El documento está fechado cuatro de setiembre de 1845 y en la transcripción de Ipuche dice así:
«Exmo. Señor
El capitán don Florentino Cabrera, de 67 años de edad, hoy en servicio en la Fortaleza del Cerro con la venia de mi jefe y debido respeto, a VE me presento y digo:
Que hace cinco años vine de la de la ciudad del Paraguay, habiendo estado en él el espacio de 22 años, emigrado de este estado con el General Artigas.
Fui encargado por dicho general llevase a su hijo José María Artigas, que reside en esta Capital, pues quería verlo antes que concluyesen los pocos años que le quedaban de vida.
Mi decisión por la causa que hoy sostiene la República, sin embargo de mi avanzada edad, me hizo tomar las armas en que permanezco. Pero hoy, agobiado por los años y enfermedades de que adolezco, puedo asegurar a VE, Exmo. Señor, que necesito aquel temperamento para reparar mi salud…».
Después señala que José María había sido nombrado en la delegación y pedía que se le incluyera.
La nota tiene dos aspectos a destacar. Uno menor, que es el error en la edad. De ser un hombre de 67 años habría nacido en 1778, cuando su madre tenía tres.
Lo importante es lo que Ipuche resalta de la solicitud cuando dice: «necesito de aquel temperamento para reparar mi salud». Necesita un abrazo de su jefe como una pócima de sanación. Eso «nos hace pensar, señala el poeta y escritor olimareño, en el amor duradero de sacrificio que Artigas supo infundir en los hombres que lo acompañaron».

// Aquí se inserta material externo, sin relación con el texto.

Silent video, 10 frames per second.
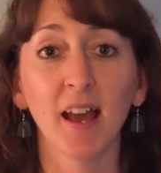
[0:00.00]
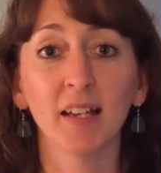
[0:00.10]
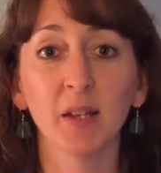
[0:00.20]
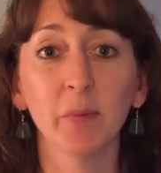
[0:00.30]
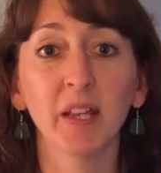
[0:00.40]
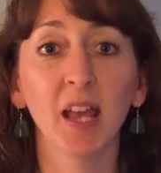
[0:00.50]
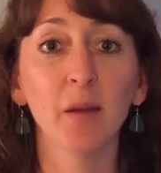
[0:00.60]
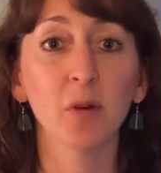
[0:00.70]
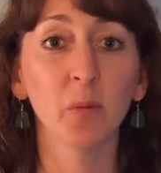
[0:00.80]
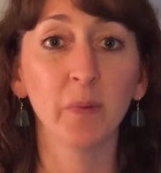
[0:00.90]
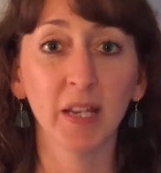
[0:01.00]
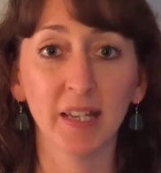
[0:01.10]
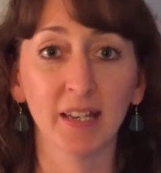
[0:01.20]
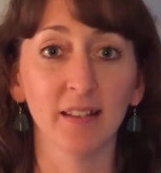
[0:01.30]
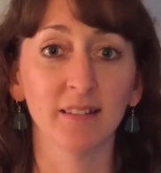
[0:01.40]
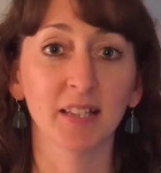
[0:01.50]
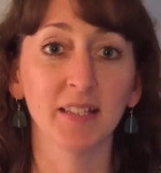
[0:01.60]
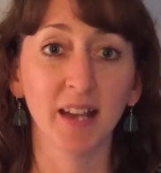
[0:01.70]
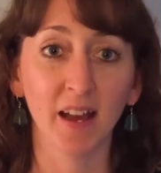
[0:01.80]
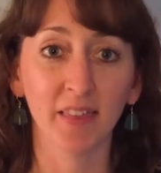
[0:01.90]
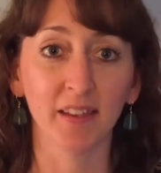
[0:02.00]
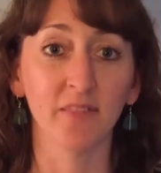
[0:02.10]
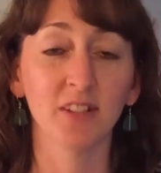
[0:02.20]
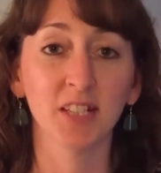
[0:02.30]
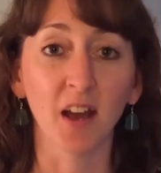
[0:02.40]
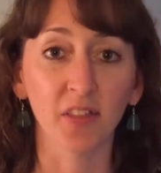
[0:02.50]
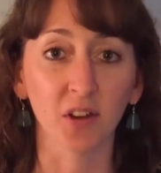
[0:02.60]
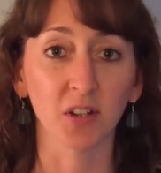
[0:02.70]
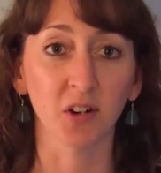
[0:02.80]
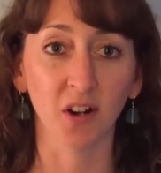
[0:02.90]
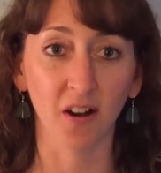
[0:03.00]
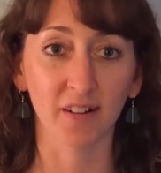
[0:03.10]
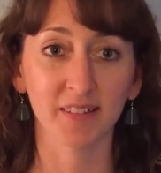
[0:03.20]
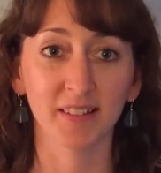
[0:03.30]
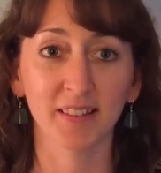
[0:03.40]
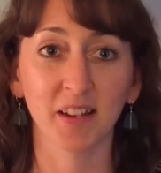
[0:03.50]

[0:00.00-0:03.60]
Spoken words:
And he became obedient to death, even death on a cross.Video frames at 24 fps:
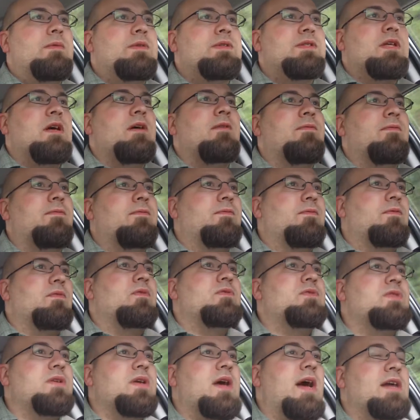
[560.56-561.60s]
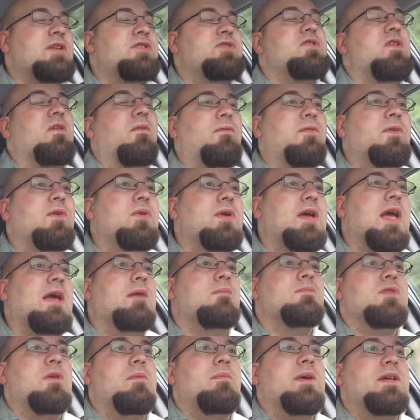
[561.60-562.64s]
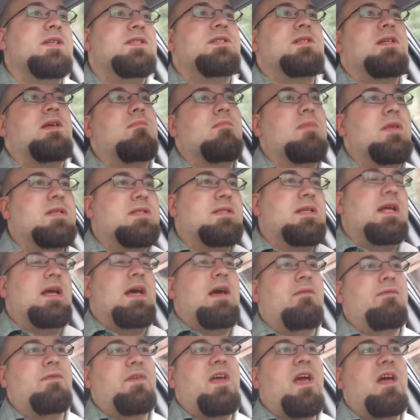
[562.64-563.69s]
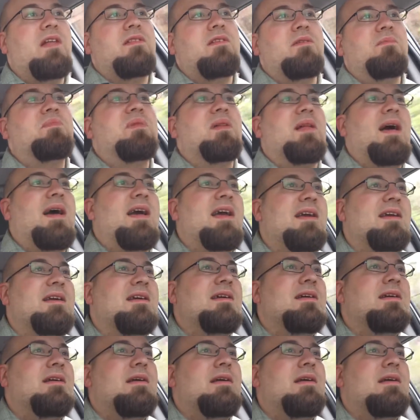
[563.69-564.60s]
stuff. There's actually a few games on my Steam list that I have yet to play.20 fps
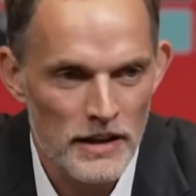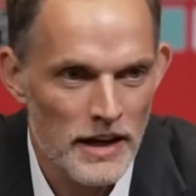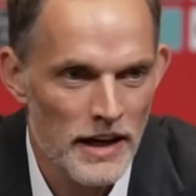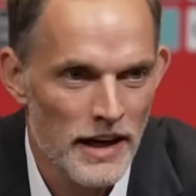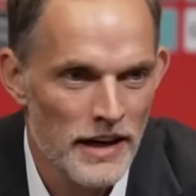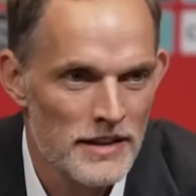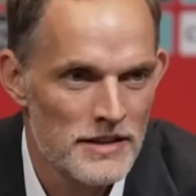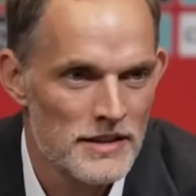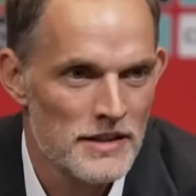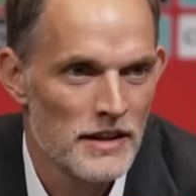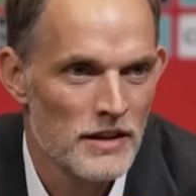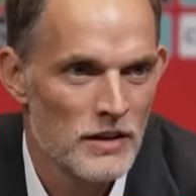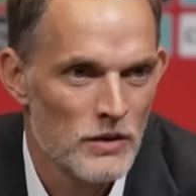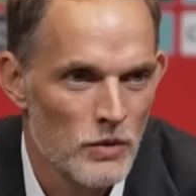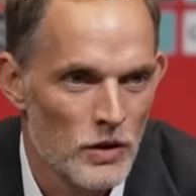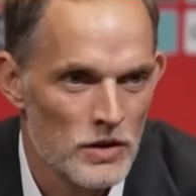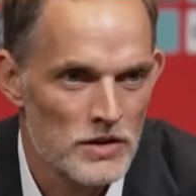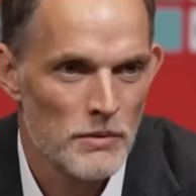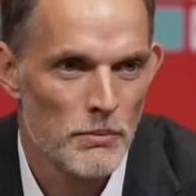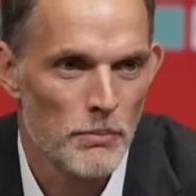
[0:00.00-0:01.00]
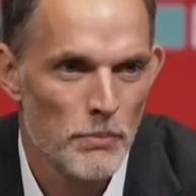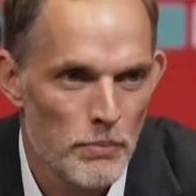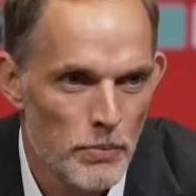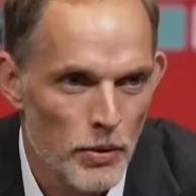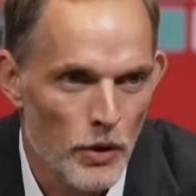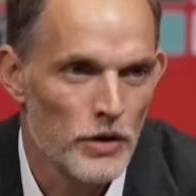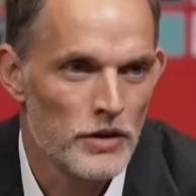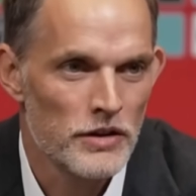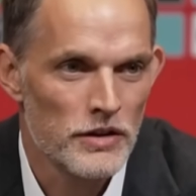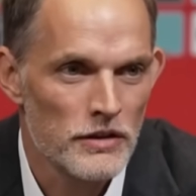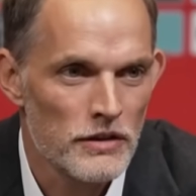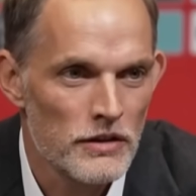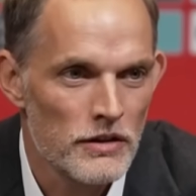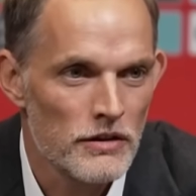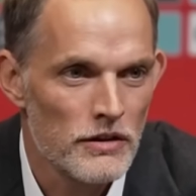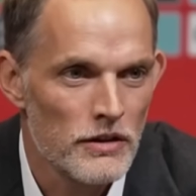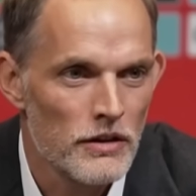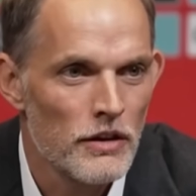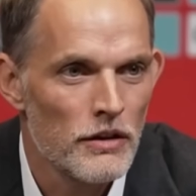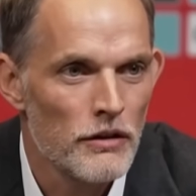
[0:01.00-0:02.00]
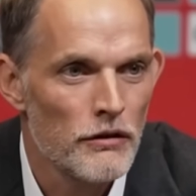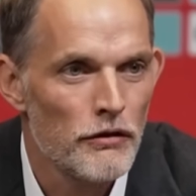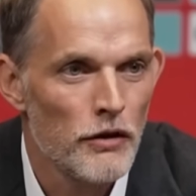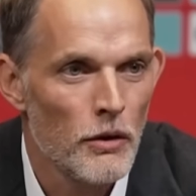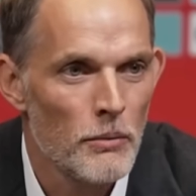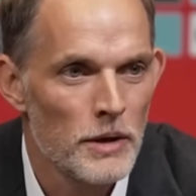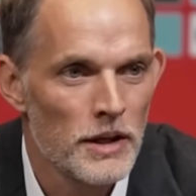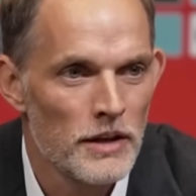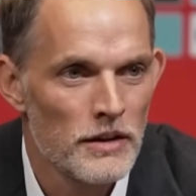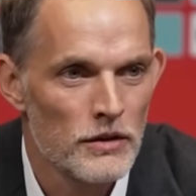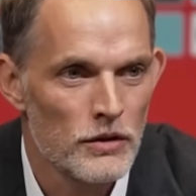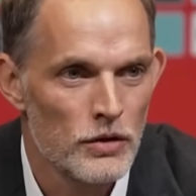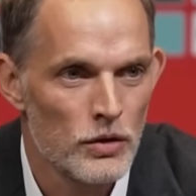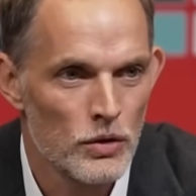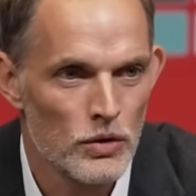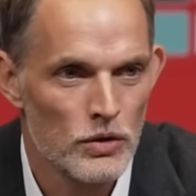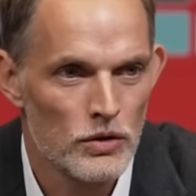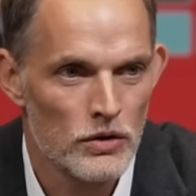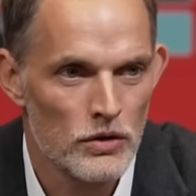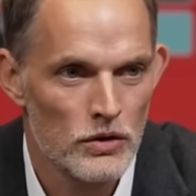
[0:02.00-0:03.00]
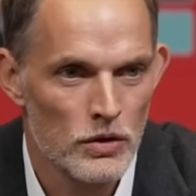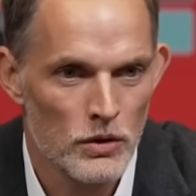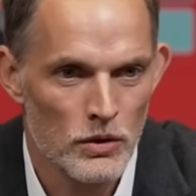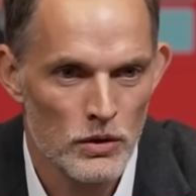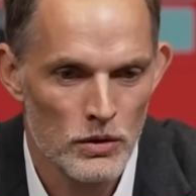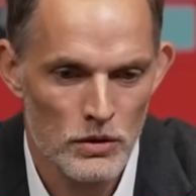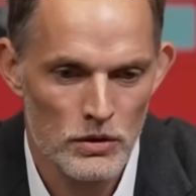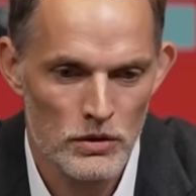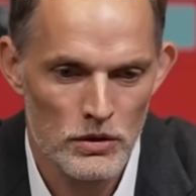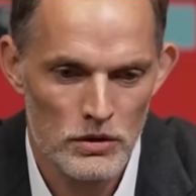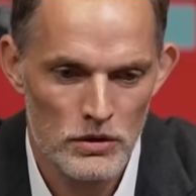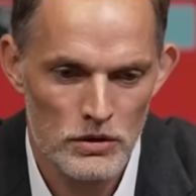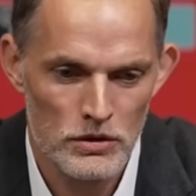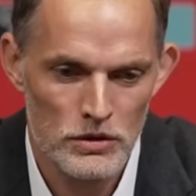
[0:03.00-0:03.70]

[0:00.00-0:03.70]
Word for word: case that it was important uh, for me to, to,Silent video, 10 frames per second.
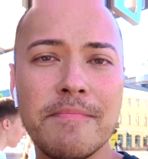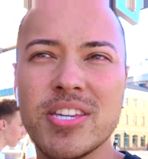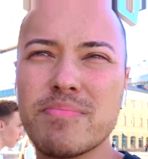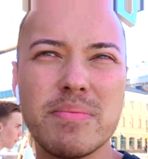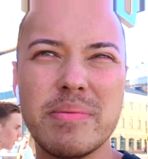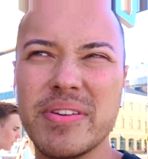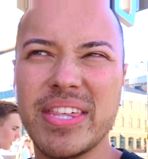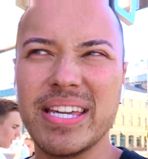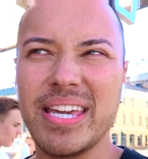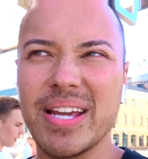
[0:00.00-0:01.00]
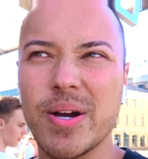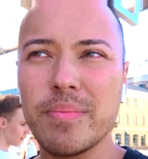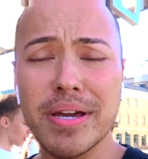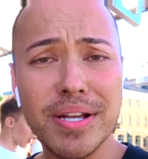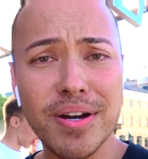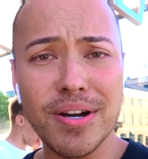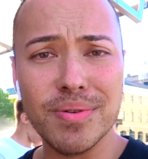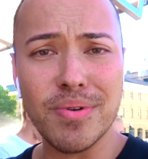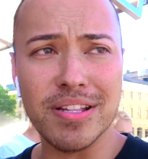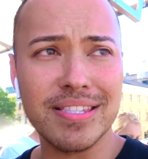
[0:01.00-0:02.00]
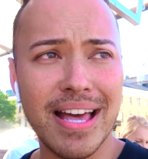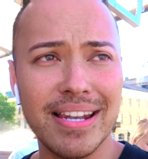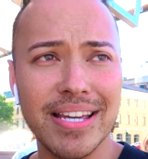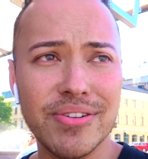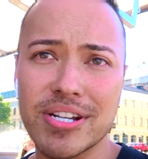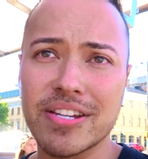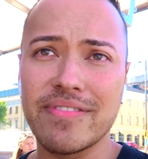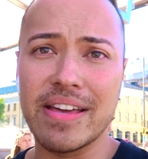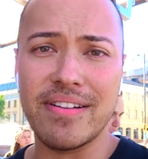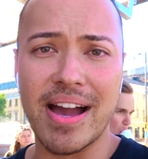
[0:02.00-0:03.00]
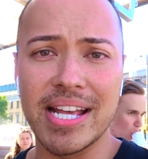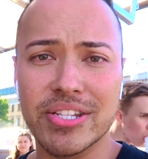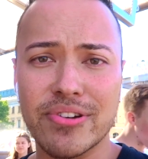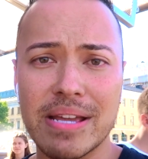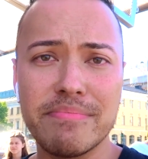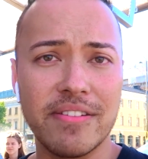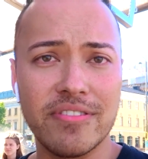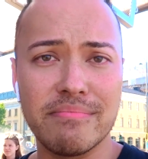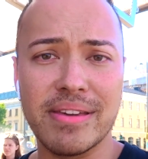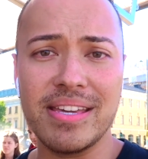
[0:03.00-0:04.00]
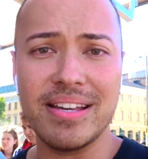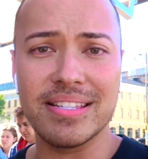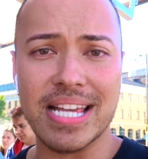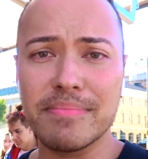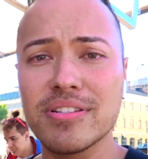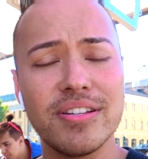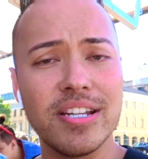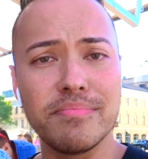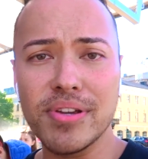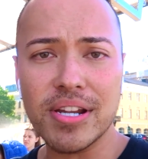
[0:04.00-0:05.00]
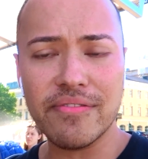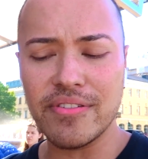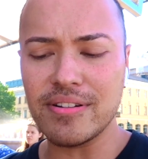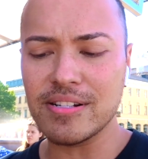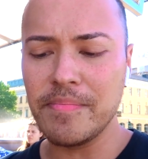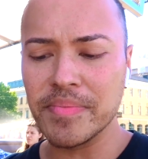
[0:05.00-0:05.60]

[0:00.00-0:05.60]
You're probably thinking, oh my god, what's that licorice flavour ice cream? But for me, it's absolutely beautiful.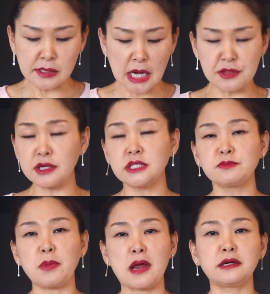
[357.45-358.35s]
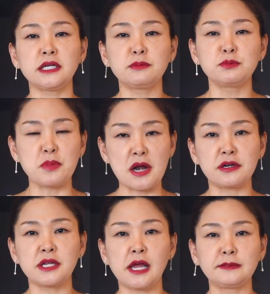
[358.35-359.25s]
I think it's even better
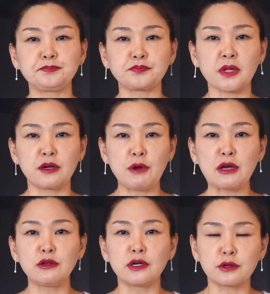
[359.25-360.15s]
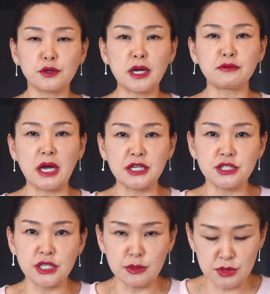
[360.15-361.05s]
than regular Korean
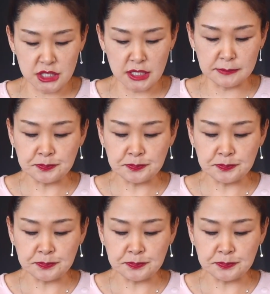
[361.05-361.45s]
radish kimchi.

Ese es el Artigas que debe ser objeto de los historiadores. Decía Zorrilla que más que enseñar, la misión del historiador debe ser infundir el sentimiento racional de amor a la Patria. Y la Patria es más que un territorio, es una entidad moral. «La Historia, hermana de la Poesía, es la lactancia de los pueblos; continúa la obra generatriz de los héroes».
Sin duda, Ipuche lo había comprendido bien.